(Saved entries)
■ ■ ■ ■ ■ ■ ■

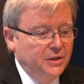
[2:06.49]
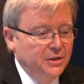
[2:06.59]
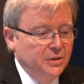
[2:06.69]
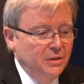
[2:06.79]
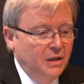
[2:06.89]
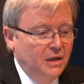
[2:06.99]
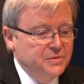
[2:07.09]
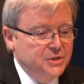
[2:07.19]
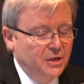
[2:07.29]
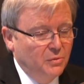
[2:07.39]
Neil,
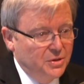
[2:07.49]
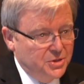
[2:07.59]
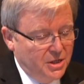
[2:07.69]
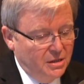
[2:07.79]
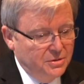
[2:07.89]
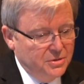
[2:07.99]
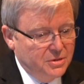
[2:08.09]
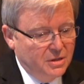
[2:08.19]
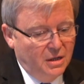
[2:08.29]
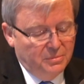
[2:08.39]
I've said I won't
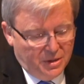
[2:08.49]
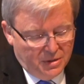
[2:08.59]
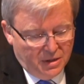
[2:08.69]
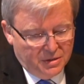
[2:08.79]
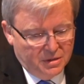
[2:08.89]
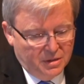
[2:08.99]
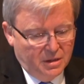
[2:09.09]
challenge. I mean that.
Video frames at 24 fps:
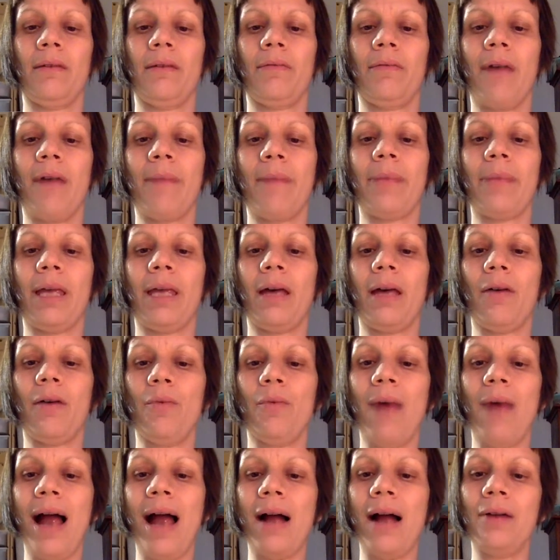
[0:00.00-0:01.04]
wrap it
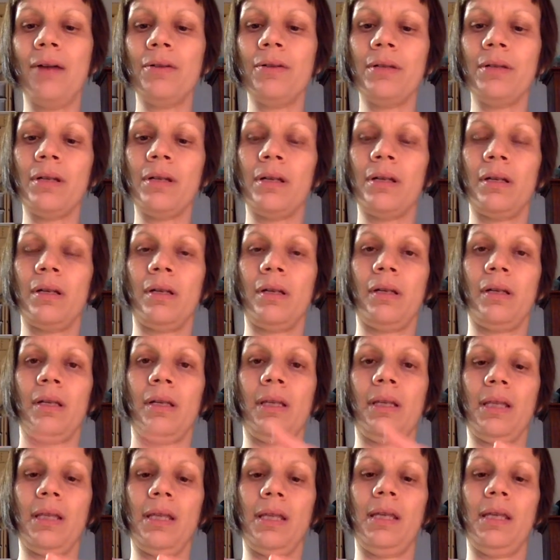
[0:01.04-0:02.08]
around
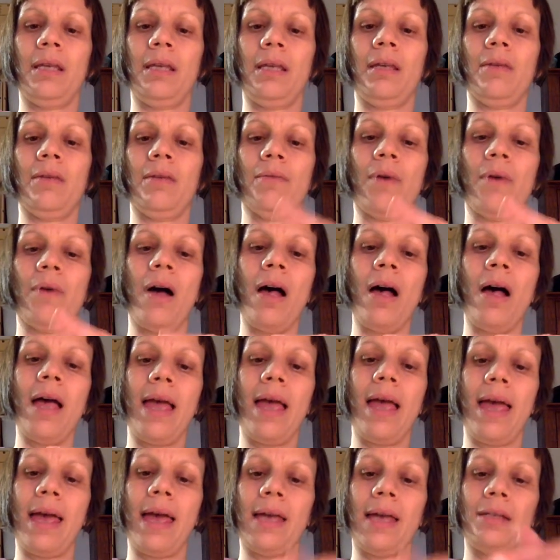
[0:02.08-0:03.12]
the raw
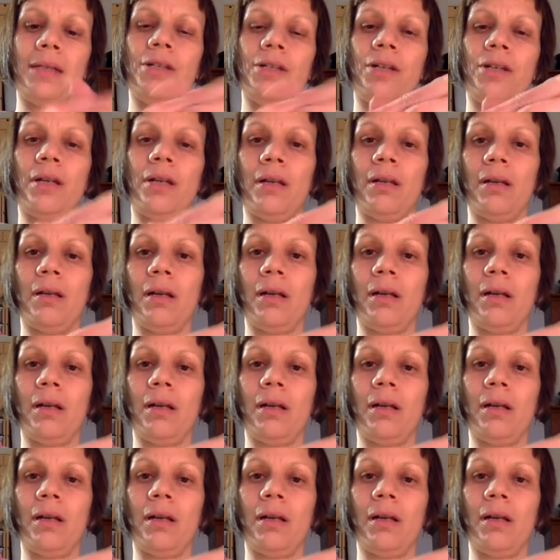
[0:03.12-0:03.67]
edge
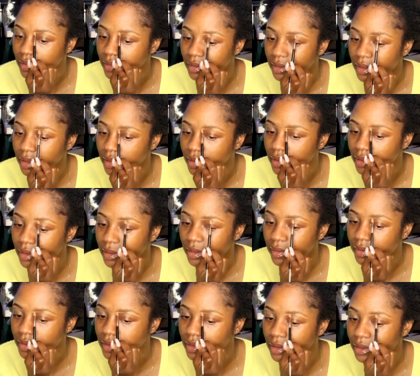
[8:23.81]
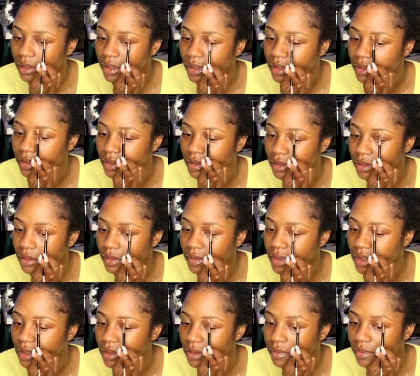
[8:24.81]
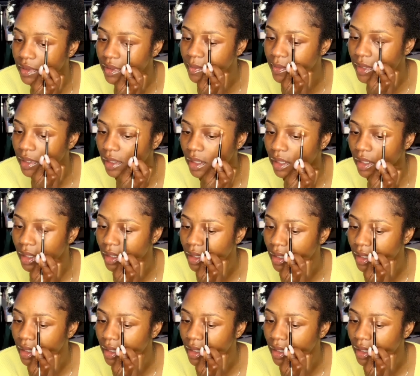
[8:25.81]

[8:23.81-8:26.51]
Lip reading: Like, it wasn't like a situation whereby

■ ■ ■ ■ ■ ■ ■

**WORK TO BE COMPLETED:**
Would you transcribe all of the data exactly, apart from its pictures?

**TASK RESULT:**
[2:06.49]
[2:06.59]
[2:06.69]
[2:06.79]
[2:06.89]
[2:06.99]
[2:07.09]
[2:07.19]
[2:07.29]
[2:07.39]
Neil,
[2:07.49]
[2:07.59]
[2:07.69]
[2:07.79]
[2:07.89]
[2:07.99]
[2:08.09]
[2:08.19]
[2:08.29]
[2:08.39]
I've said I won't
[2:08.49]
[2:08.59]
[2:08.69]
[2:08.79]
[2:08.89]
[2:08.99]
[2:09.09]
challenge. I mean that.
Video frames at 24 fps:
[0:00.00-0:01.04]
wrap it
[0:01.04-0:02.08]
around
[0:02.08-0:03.12]
the raw
[0:03.12-0:03.67]
edge
[8:23.81]
[8:24.81]
[8:25.81]

[8:23.81-8:26.51]
Lip reading: Like, it wasn't like a situation whereby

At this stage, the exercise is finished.